I have fairly recently discovered Nelson DeMille as an author I really enjoy. I currently have two of his novels awaiting review, so I will cover Plum Island today. Plum Island is an island off the coast of New York state that houses a federal research facility dedicated to the study of animal diseases in the same way that the CDC in Atlanta is dedicated to the study of human diseases. When two of the island's scientists, a husband and wife, are killed, detective John Corey abandons his lazy days of recuperation at his uncle's beach house to try to solve the murders. Surely, the crime is linked to the island and the couple's research. Or is it? I continue to enjoy the lovable rogue that is John Corey, particularly his sense of humor, so this novel was a pleasure to read. Nelson DeMille is quickly becoming an author for whom I scan the bargain tables at my local bookstores (which is where I get most of my books) and the library sales (where I got two bags full of books this past weekend for $8.50). 4 picklebottoms.

Lastly in this issue of Buncha Books is T is for Trespass by Sue Grafton. I have followed the heroine, Kinsey Millhone, from her first adventure in "A" is for Alibi, and have really enjoyed all of the novels. I think I could be Kinsey Millhone, since I have her fashion sense and hairstyle, or her complete lack of both those things. Also, we are the same age and I'm damn good with a pistol. Or was last time I shot one, which has been at least 15 years or so ago, so you might want to get behind me if I ever try to shoot one again. You know, just sayin'. Anyway, this novel involves one of Kinsey's neighbors, a crotchety old man who falls and needs companion care. Kinsey tracks down the man's daughter, who finds someone and asks Kinsey to do a quick background check. The woman seems to pass muster and is hired. Kinsey takes an immediate dislike to the woman and feels that she is mistreating the old man, for which Kinsey feels responsible, since she cleared the woman for hiring. So she begins to investigate more deeply and uncovers some interesting and disturbing information. This book was on par with the rest of the alphabet mysteries, meaning I enjoyed it and it earns 4 picklebottoms.

The rating system can be found here.


Pickles and Dimes said...

The Road just stuck with me forever.
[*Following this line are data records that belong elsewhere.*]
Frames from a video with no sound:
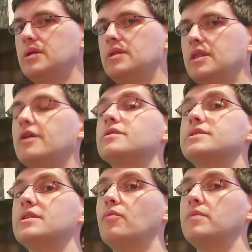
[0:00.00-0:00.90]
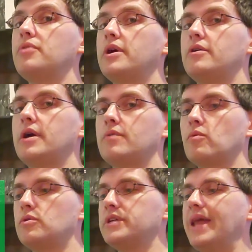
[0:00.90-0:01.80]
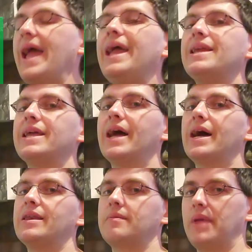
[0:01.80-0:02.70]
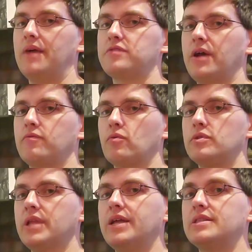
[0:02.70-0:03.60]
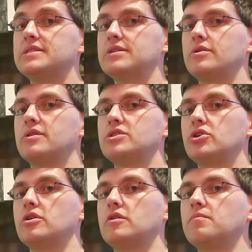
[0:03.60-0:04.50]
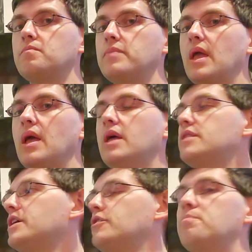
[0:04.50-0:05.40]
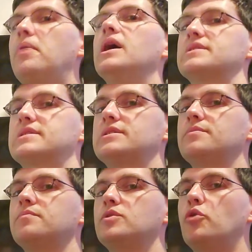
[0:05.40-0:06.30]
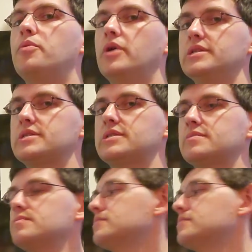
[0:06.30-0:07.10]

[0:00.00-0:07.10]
there, see the one player had rolled an 8 again, after having rolled an 8 at the start of the turn. then you're bust. No points.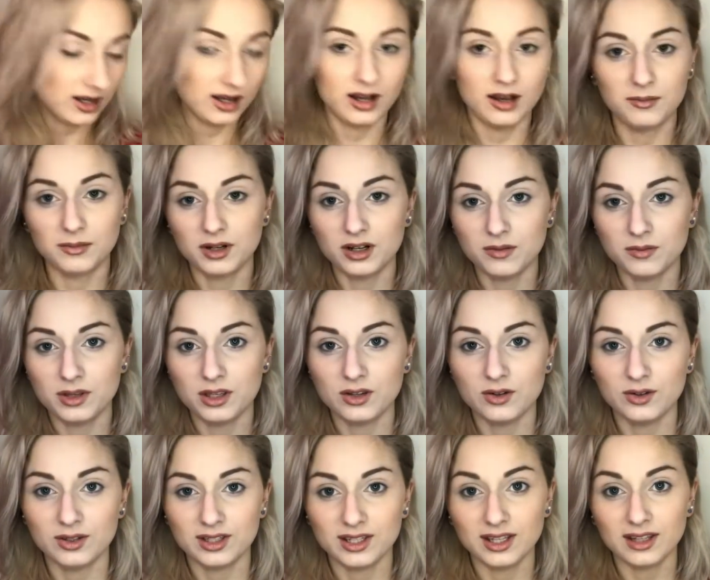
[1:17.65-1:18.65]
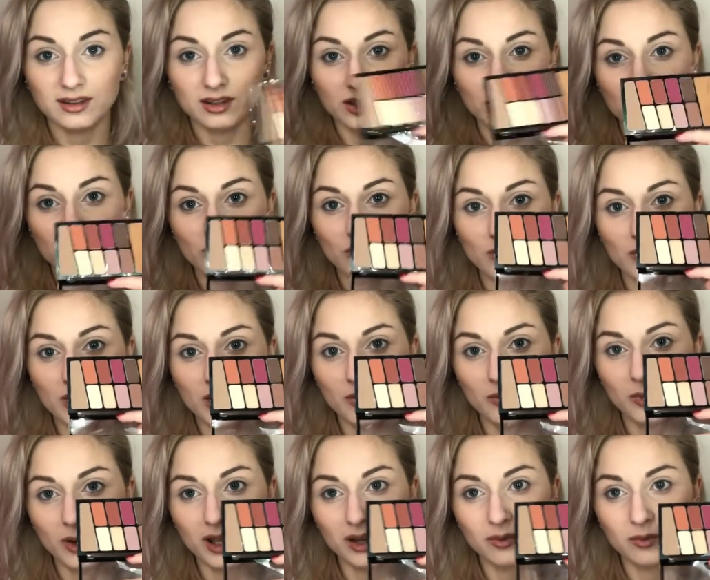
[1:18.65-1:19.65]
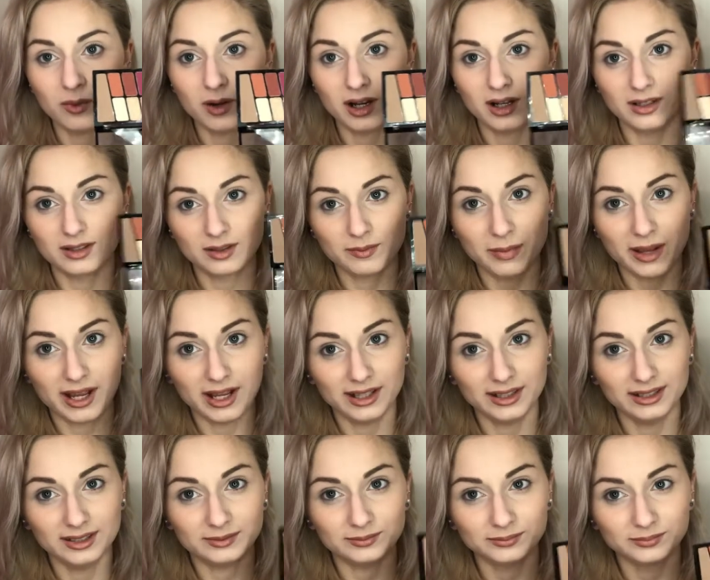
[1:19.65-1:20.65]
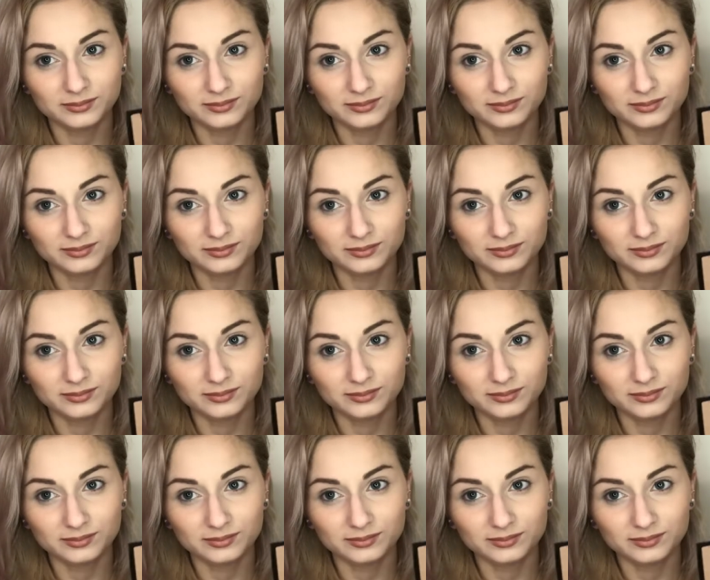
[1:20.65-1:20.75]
I'm going to be using the new Wet n Wild palette.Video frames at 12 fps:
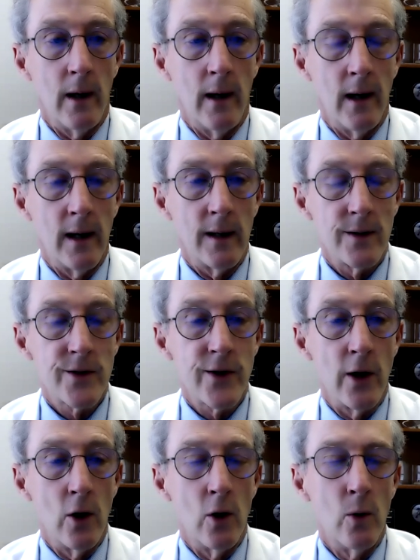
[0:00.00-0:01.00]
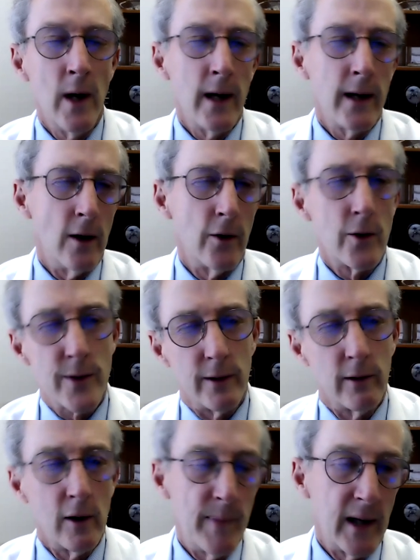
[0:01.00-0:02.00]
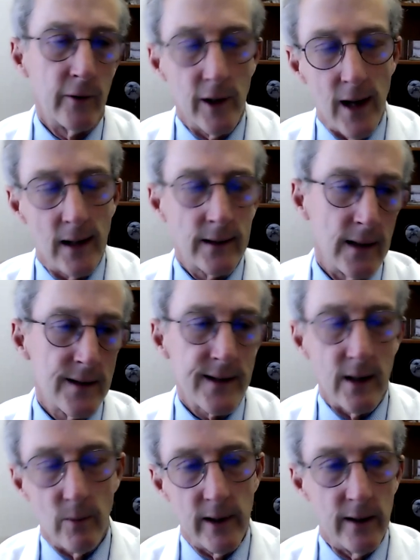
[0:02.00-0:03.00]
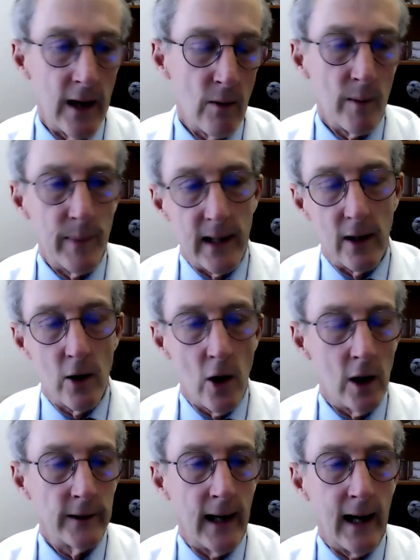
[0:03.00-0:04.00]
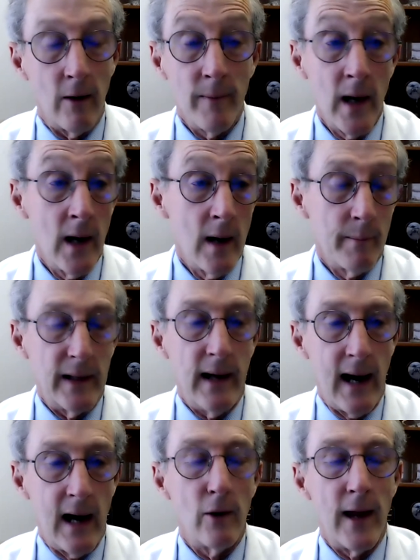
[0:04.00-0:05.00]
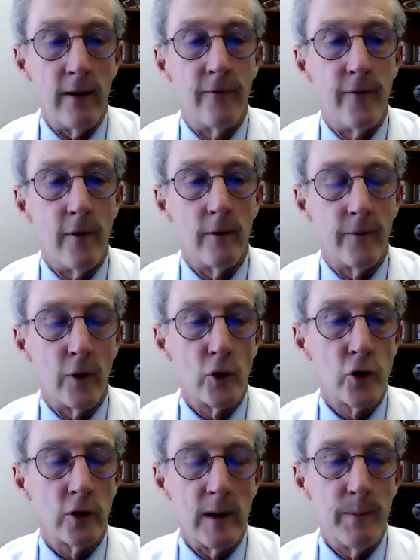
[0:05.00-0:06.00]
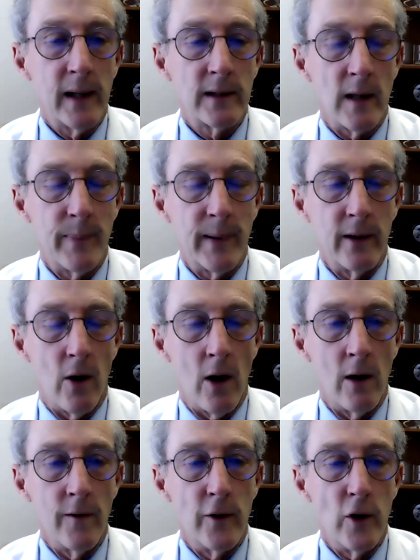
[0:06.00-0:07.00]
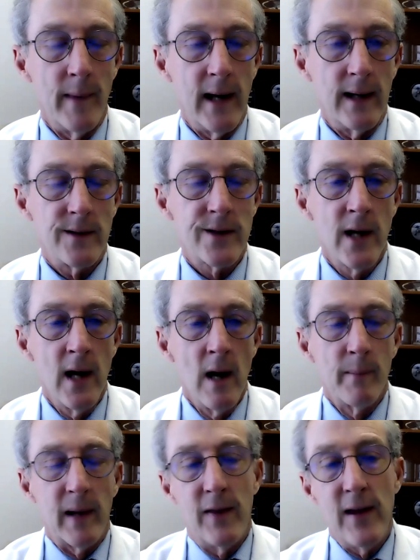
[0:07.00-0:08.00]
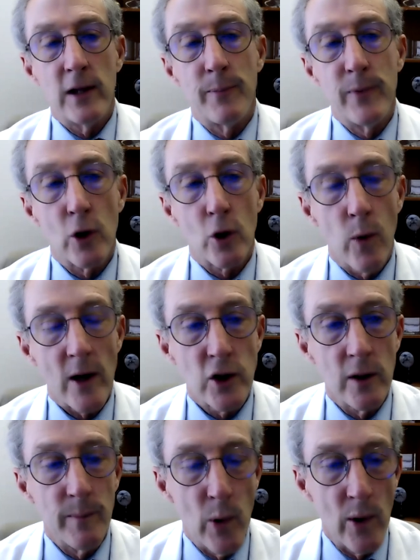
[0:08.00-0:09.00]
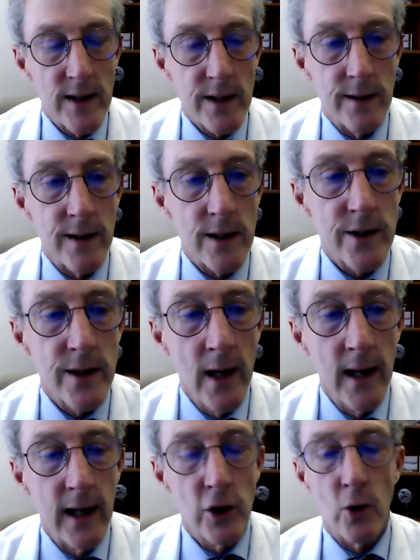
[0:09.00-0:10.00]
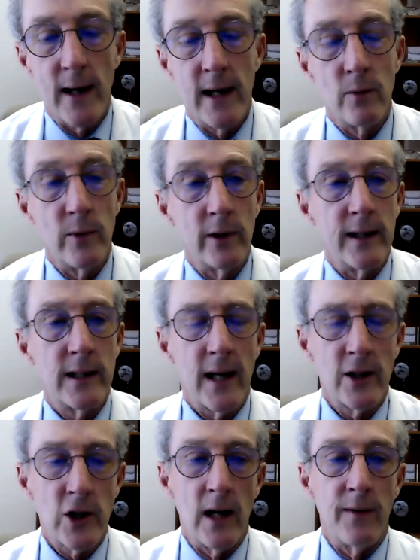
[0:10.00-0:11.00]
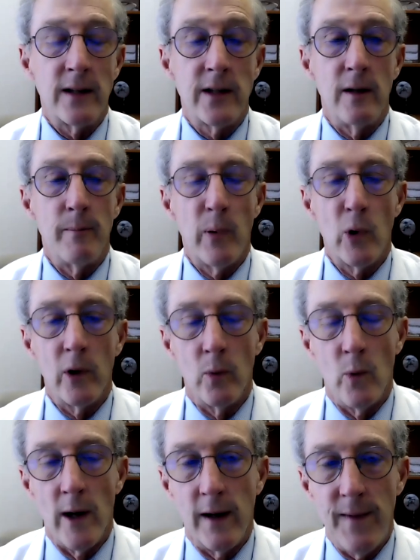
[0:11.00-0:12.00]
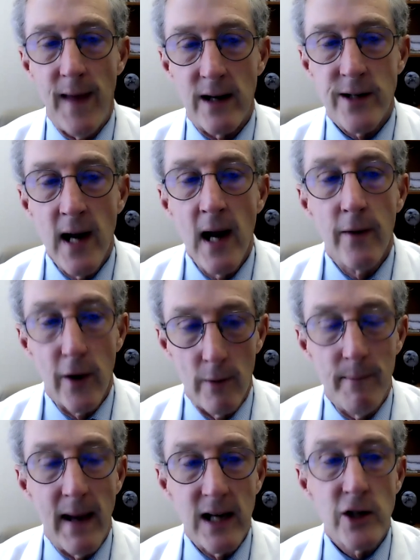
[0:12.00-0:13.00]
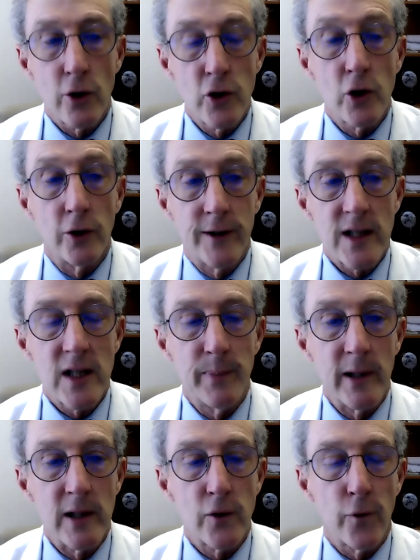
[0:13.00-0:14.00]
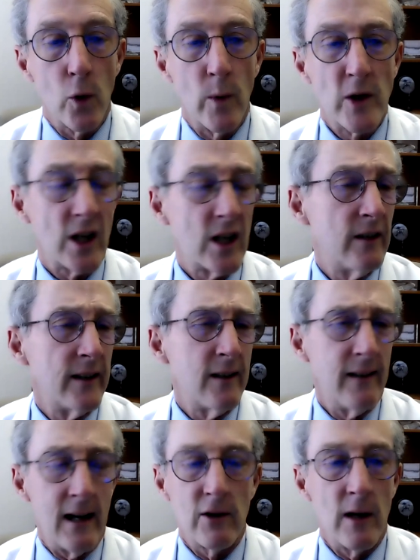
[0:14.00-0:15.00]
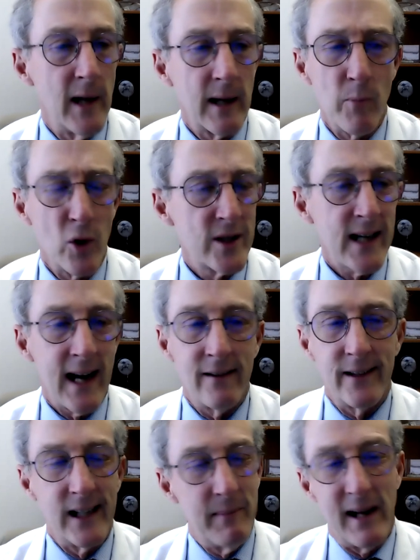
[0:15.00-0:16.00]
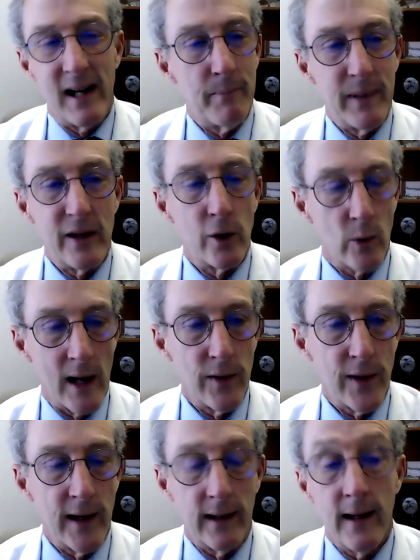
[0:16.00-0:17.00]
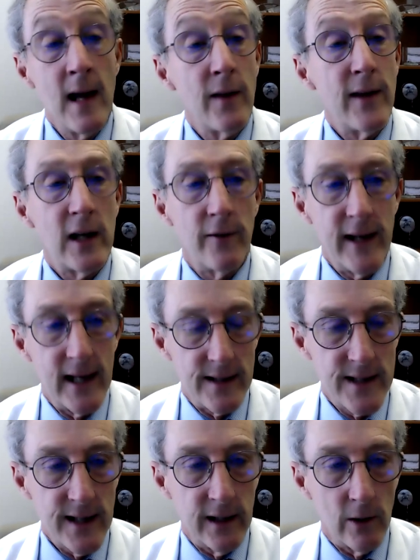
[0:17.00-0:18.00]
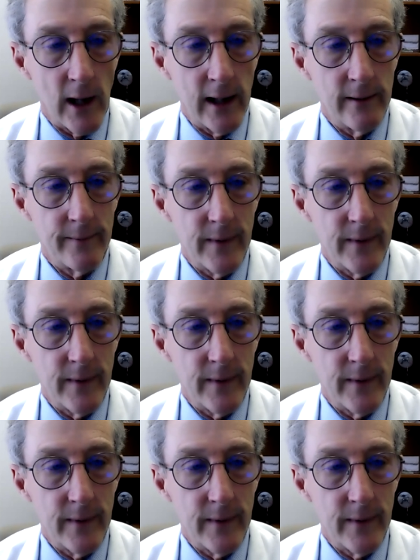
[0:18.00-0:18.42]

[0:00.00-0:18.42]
Uh, so, you know, there's a little bit of reluctance that we they were being called out, but now they've virtually picked up in all the domains. But I think that your question points to this issue I didn't really touch on that's an important one, and that is there are many surgical disciplines for which a clinical outcome like mortality may not be the right thing. Think of ENT, right?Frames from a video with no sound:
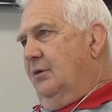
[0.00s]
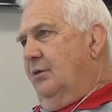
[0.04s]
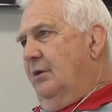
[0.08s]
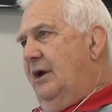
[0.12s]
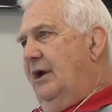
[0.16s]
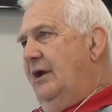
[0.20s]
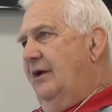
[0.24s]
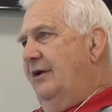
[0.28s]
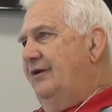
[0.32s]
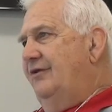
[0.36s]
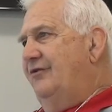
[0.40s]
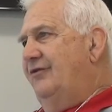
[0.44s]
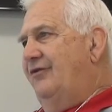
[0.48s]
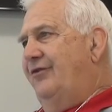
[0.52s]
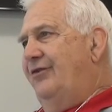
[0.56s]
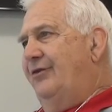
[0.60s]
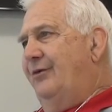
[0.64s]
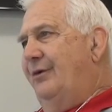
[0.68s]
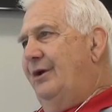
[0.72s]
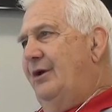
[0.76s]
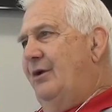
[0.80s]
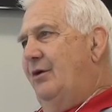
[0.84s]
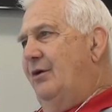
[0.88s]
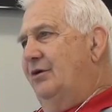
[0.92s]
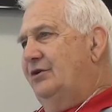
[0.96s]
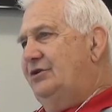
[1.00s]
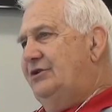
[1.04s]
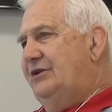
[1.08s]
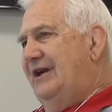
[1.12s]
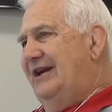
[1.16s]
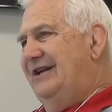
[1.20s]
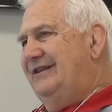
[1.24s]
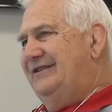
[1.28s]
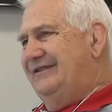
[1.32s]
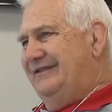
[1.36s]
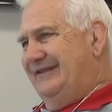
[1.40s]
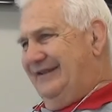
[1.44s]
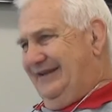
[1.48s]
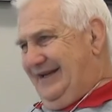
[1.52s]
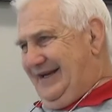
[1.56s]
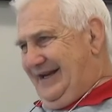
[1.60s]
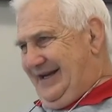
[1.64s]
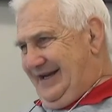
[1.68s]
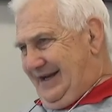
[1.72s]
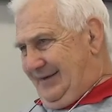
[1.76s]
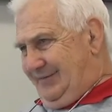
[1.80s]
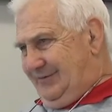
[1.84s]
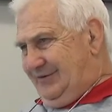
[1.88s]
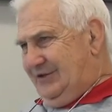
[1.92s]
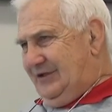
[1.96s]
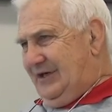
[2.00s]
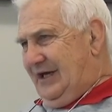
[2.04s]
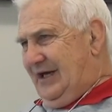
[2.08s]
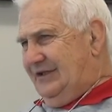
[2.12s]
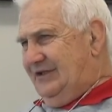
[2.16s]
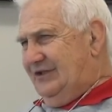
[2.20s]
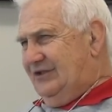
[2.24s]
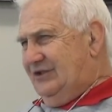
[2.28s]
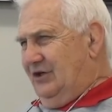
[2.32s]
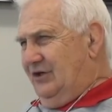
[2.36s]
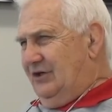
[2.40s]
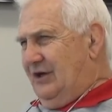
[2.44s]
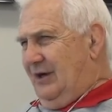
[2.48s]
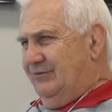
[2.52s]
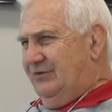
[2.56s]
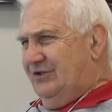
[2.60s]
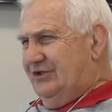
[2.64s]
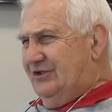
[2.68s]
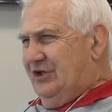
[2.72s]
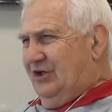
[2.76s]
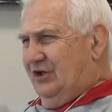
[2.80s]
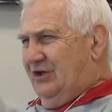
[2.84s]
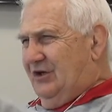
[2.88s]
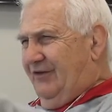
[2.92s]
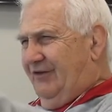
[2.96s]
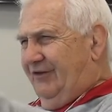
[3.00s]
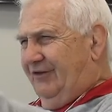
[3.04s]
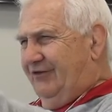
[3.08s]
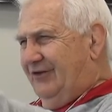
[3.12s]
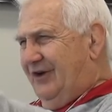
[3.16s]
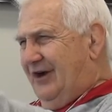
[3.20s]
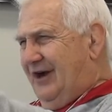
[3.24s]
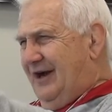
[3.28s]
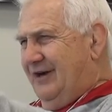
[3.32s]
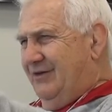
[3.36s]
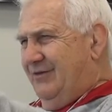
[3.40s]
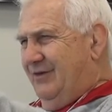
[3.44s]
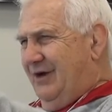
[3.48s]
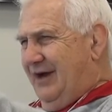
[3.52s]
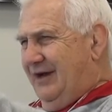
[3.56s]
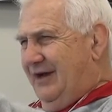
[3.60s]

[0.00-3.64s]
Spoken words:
Well, it's 3 oil changes. Again, I'm just looking at the sign right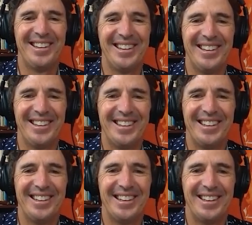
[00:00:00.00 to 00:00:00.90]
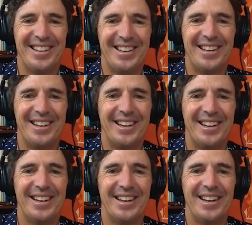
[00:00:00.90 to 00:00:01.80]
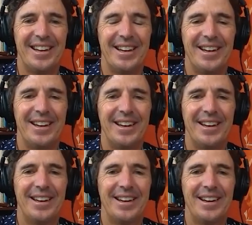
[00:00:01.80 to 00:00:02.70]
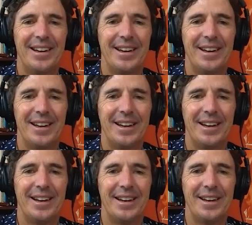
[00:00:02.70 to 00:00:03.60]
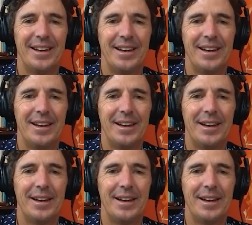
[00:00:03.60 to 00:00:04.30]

[no speech]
I couldn't decide how I, if I was in that same situation, could maintain any sense of normalcy for my kid without completely breaking down.

I read T is for Trepass. I didn't like it as much as her other work.

Tess said...

For once, I've read nearly ALL of these books!

If you like Nelson Demille, try The Gold Coast. It's one of my favorites.

Alice said...

ok so now the problem is i have TOO MANY BOOKS on my list right now! waaah!

Shelly said...

As usual, I have several of these books but haven't read them yet. I'm now really looking forward to Third Degree and Next (I think I have the white with red text pictured there). And I certainly understand your (and Shauna's) points about The Road. It was just the total lack of story that bothered me so much.